— Когда бы я знал, — сказал я.
— Теперь знаешь.
Но все это было пустой застольной болтовней, я видел, что она уже пытается выдернуть нож, который по недосмотру в меня всадила. Я попробовал вернуться к поверхностному, легкому, замирающему диалогу, но не было у меня слов, которыми можно отменить или переменить прошлое.
— А кроме того, — добавила она в конце концов, как будто этим оправданием можно навек развеять тени, — в те выходные ты и сам начал сдавать назад. Похоже, мы оба платили штраф за долгую просрочку в библиотеке.
— Я не считал это штрафом, — возразил я.
— Ну и я тоже. Но сидеть и ждать, когда жизнь ударит наотмашь, мне тоже не хотелось.
Я бросил на нее испуганный взгляд.
— Не казался ты мистером Все Лучшее Впереди. Постепенно мрачнел, дулся. Я же понимаю, что к чему, когда к середине дня в субботу мужчина начинает кукситься и супиться, а потом и вовсе впадает в угрюмость и просто кричит: оставь меня в покое, как будто у него закончился завод и его не пустили в отпуск без содержания. Уверена, до определенной степени ты был рад, что все кончилось.
А потом — и этот маневр все-таки застал меня врасплох, — переведя сперва стрелки на меня, она вдруг перевела их на себя:
— Наверное, я тоже в чем-то не дотянула. Сделала все не так, как ты ждал, или сделала недостаточно. А может, ты ждал кого-то другого и чего-то большего. Не срослось. Я уже достаточно через это проходила, чтобы заранее замечать будущие препоны. Как я уже сказала, ночь пятницы была преотличная, тут не поспоришь.
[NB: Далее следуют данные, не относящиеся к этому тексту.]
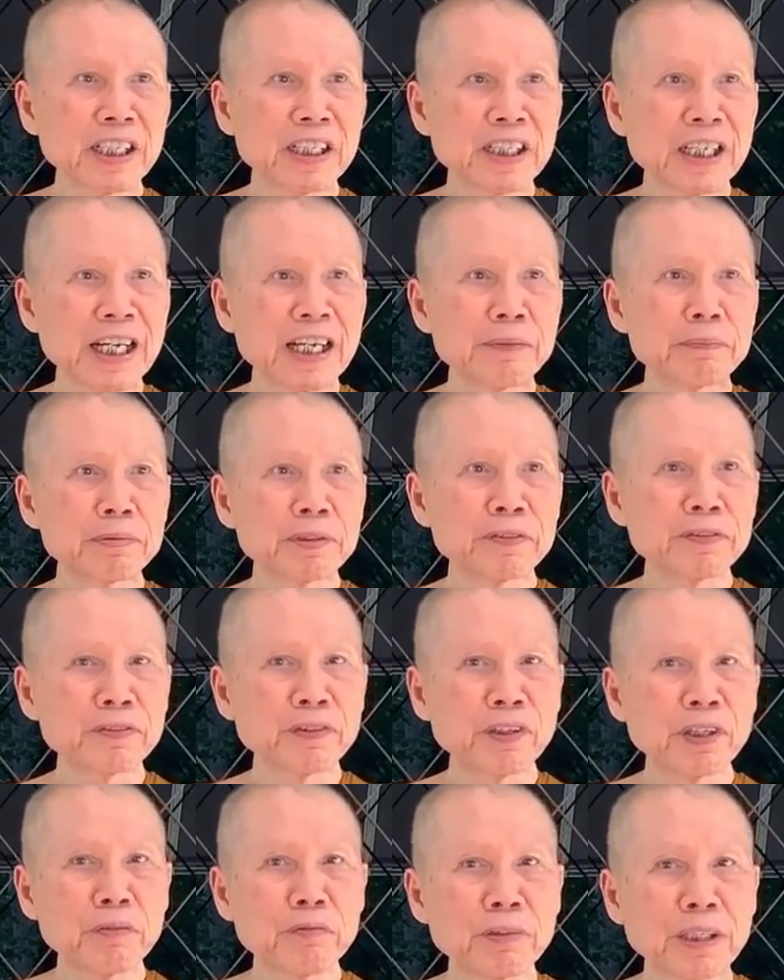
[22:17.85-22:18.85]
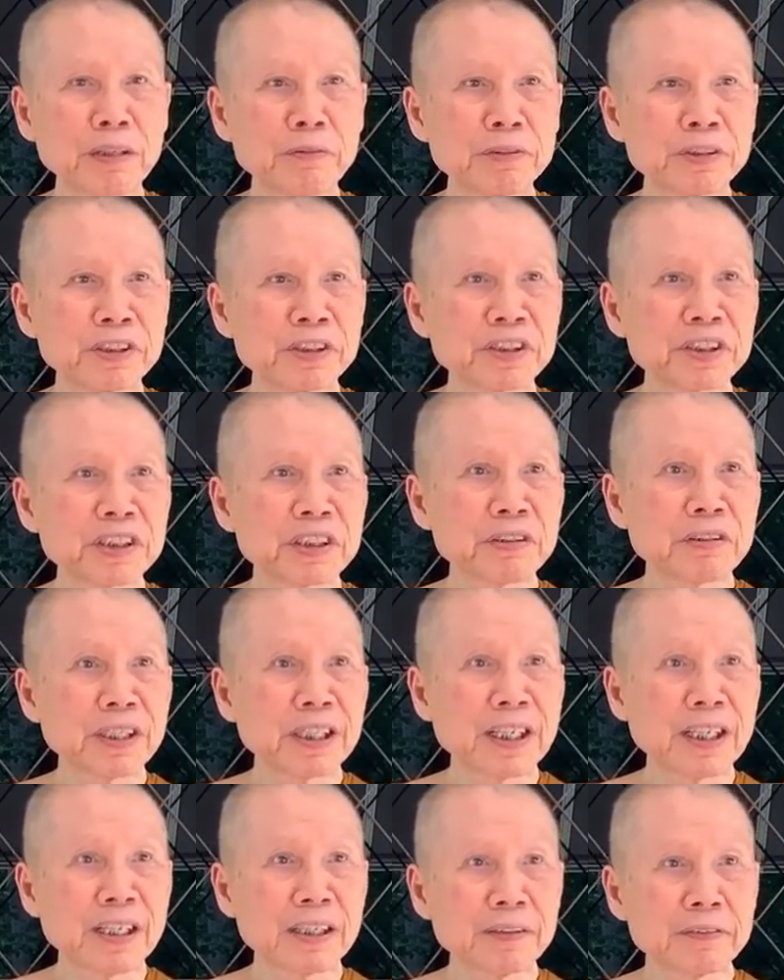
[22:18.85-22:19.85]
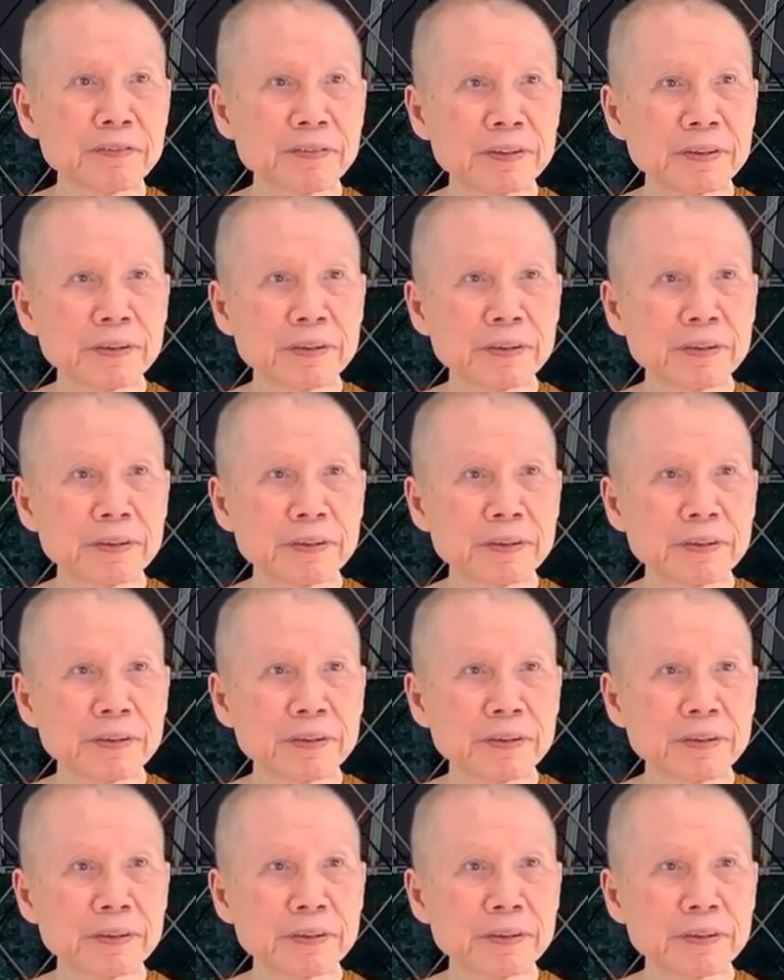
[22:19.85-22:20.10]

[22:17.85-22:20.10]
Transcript: had performed while you were still alive,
— Ну, может, лучше бы и пятницы не было вовсе, — парировал я, стремясь поскорее вогнать гвоздь в собственный гроб, ибо именно к этому она и клонила.
— Отнюдь, — возразила она. — Просто ни к чему большему она не вела. Мы всего лишь закрывали старые счета.
— А если и счетов-то никаких не было?
— Кто знает. Тогда понятно, почему мы с тобой вечно малодушничали.
Я глянул на нее и ничего не сказал.
— Малодушничали, — повторила она.
— Что, оба?
— Ну ладно, я малодушничала, — поправилась она.
Точно пожилая чета, которая вспоминает первые свидания в попытках раздуть угасающее пламя, мы пытались — безуспешно — воскресить ветреность и радость взаимного обретения после стольких лет.
Я сказал, что одна ночь мне особенно памятна.
— Какая именно?
Но я-то знал, что она тоже помнит.
За день до начала рождественских каникул на последнем курсе мы возвращались из библиотеки, оба нагруженные книгами, и тут она остановилась, села на ледяную скамью и попросила меня сесть рядом. Я понятия не имел, что у нее на уме, но сообразил, что этого момента она ждет уже давно и вот наконец он настал. Я сел, изрядно нервничая. Слова ее помню в точности: «Поцелуй меня, пожалуйста». Времени осмыслить или даже подготовиться она мне не дала, тут же поцеловала меня в губы, язык ее скользнул внутрь. А потом — это: «Дай попробовать твою слюну». Я поцеловал ее с той же страстью, что и она меня, под конец даже с большей страстью, потому что отпустил тормоза, думать было некогда, и я был этому только рад. Пусть попробует мою слюну, вот о чем я думал.